*** Opening of TASK INPUT ***

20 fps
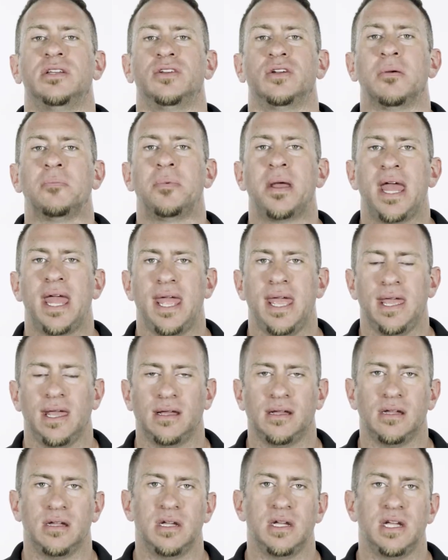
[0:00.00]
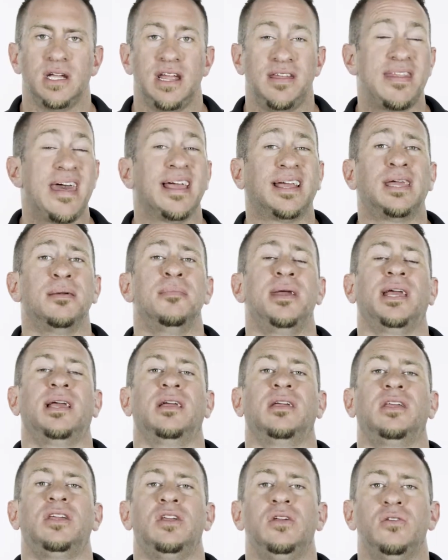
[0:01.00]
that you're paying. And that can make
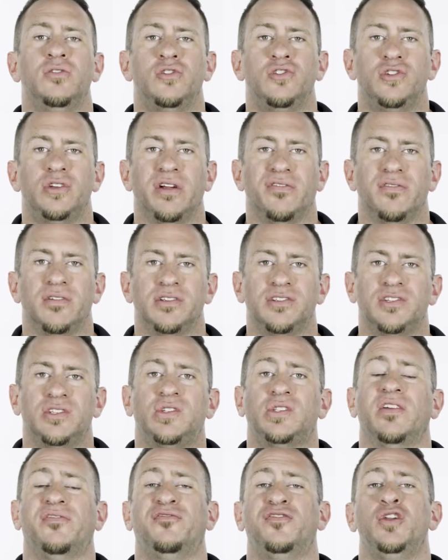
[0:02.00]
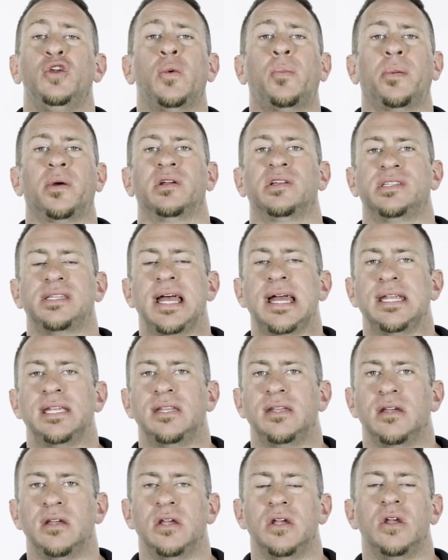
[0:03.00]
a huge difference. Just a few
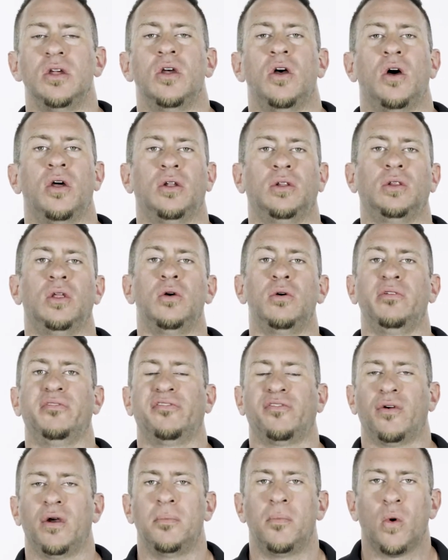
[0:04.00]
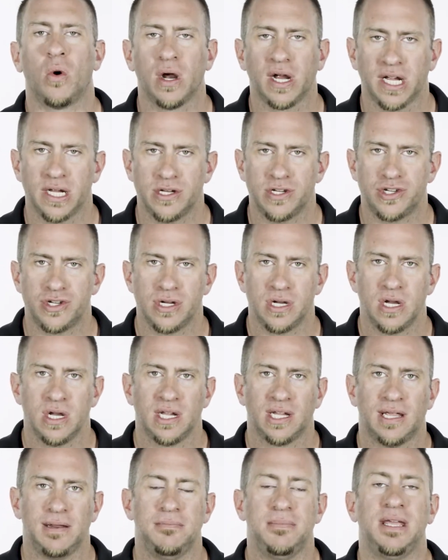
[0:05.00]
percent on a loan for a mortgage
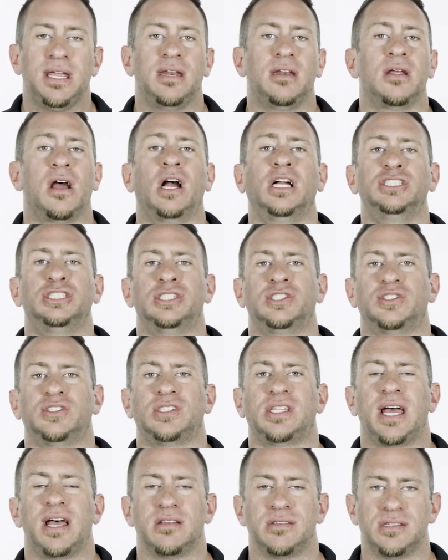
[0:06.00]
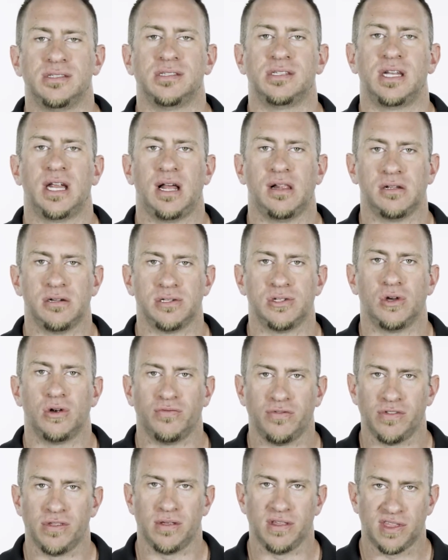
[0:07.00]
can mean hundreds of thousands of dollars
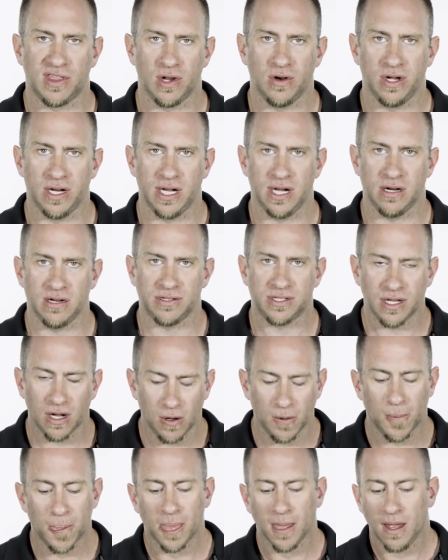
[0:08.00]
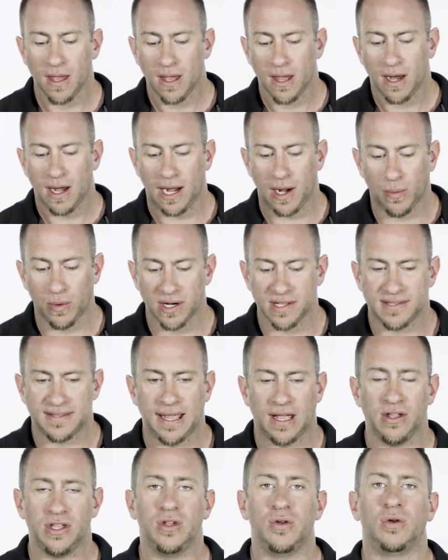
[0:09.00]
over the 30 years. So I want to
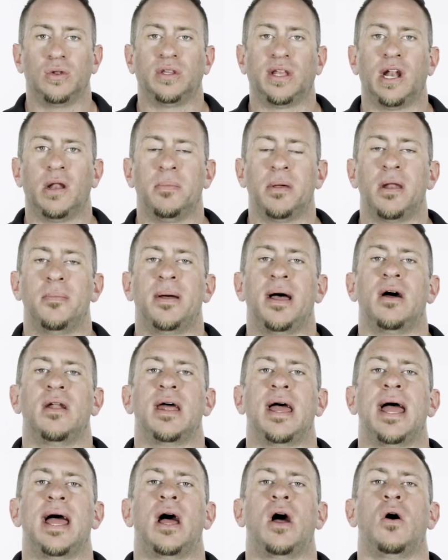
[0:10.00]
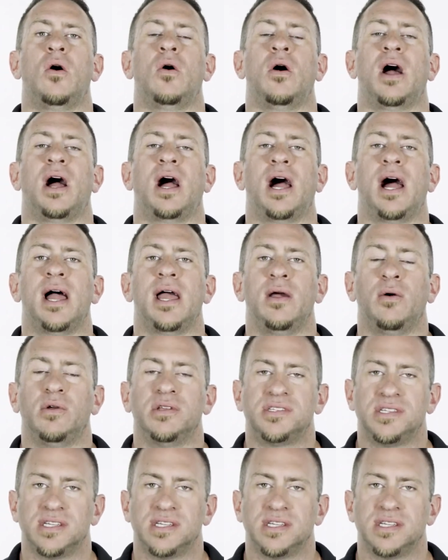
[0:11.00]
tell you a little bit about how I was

*** Close of TASK INPUT ***
*** Opening of TASK INPUT ***

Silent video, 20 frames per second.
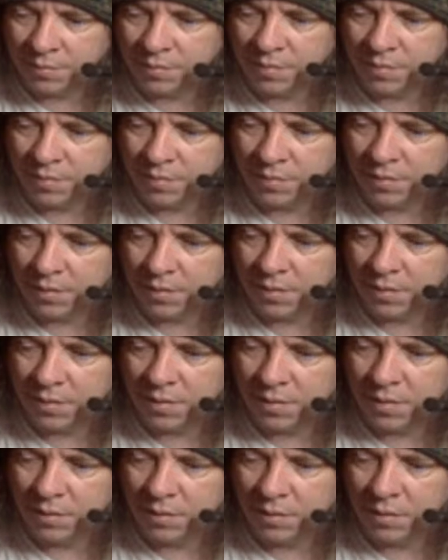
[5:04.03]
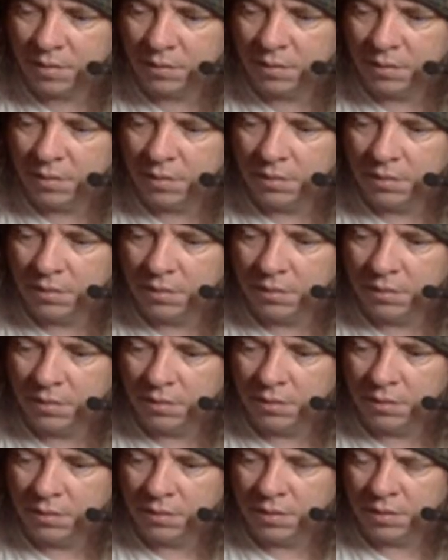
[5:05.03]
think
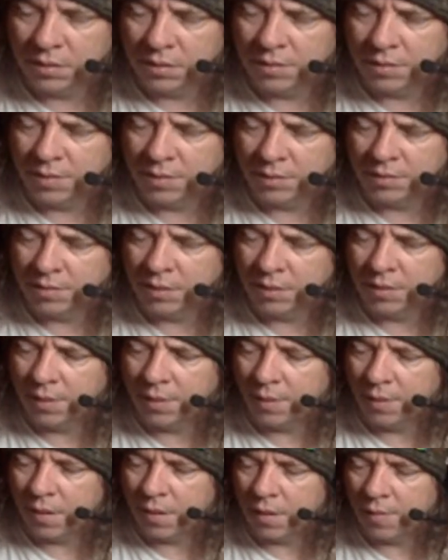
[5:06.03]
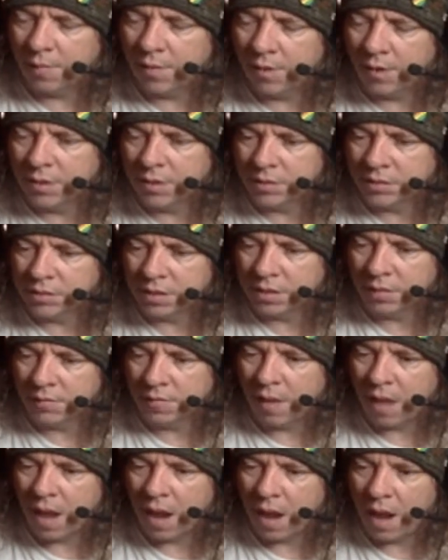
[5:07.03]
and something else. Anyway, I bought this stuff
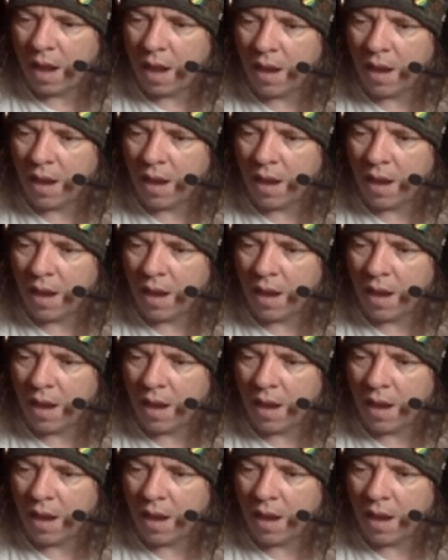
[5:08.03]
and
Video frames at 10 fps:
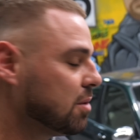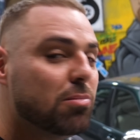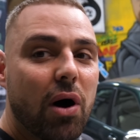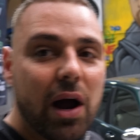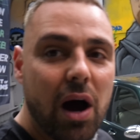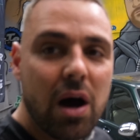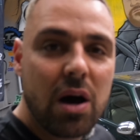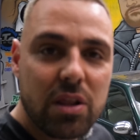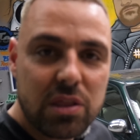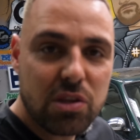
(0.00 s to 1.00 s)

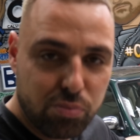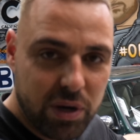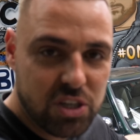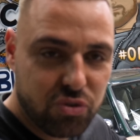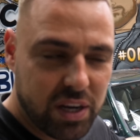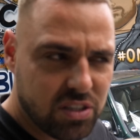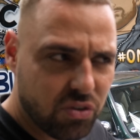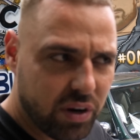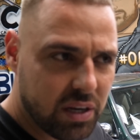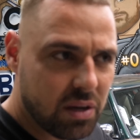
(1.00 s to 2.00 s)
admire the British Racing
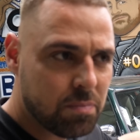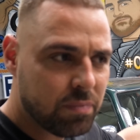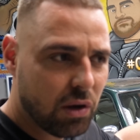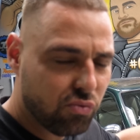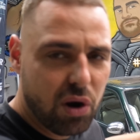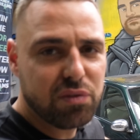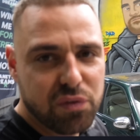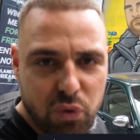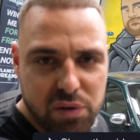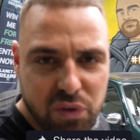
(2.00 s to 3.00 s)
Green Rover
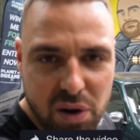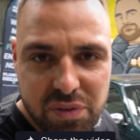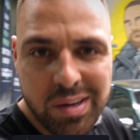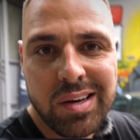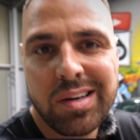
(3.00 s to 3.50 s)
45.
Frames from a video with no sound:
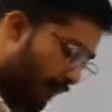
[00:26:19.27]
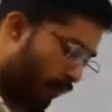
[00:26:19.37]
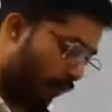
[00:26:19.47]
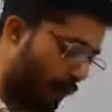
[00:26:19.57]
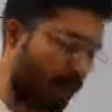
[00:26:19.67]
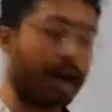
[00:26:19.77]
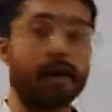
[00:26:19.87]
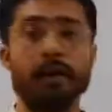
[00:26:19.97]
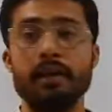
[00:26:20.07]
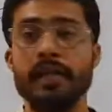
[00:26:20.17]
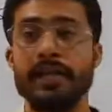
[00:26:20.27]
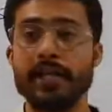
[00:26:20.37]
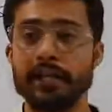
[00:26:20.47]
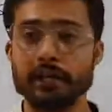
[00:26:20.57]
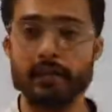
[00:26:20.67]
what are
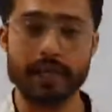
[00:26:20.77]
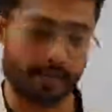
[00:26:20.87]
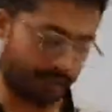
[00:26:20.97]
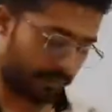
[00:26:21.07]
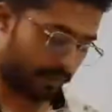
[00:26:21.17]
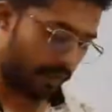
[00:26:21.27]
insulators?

*** Close of TASK INPUT ***
*** Opening of TASK INPUT ***

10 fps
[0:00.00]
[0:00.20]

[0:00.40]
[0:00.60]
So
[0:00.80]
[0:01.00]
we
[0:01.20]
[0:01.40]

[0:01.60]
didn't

*** Close of TASK INPUT ***

--- WHAT THE TASK ASKS ---
All pictures are to be skipped. Output, word for word, the lines in the data above starting at the line containing "Video frames at" and ending at the line containing "[00:26:19.97]".

--- WRITTEN REPLY ---
Video frames at 10 fps:
(0.00 s to 1.00 s)

(1.00 s to 2.00 s)
admire the British Racing
(2.00 s to 3.00 s)
Green Rover
(3.00 s to 3.50 s)
45.
Frames from a video with no sound:
[00:26:19.27]
[00:26:19.37]
[00:26:19.47]
[00:26:19.57]
[00:26:19.67]
[00:26:19.77]
[00:26:19.87]
[00:26:19.97]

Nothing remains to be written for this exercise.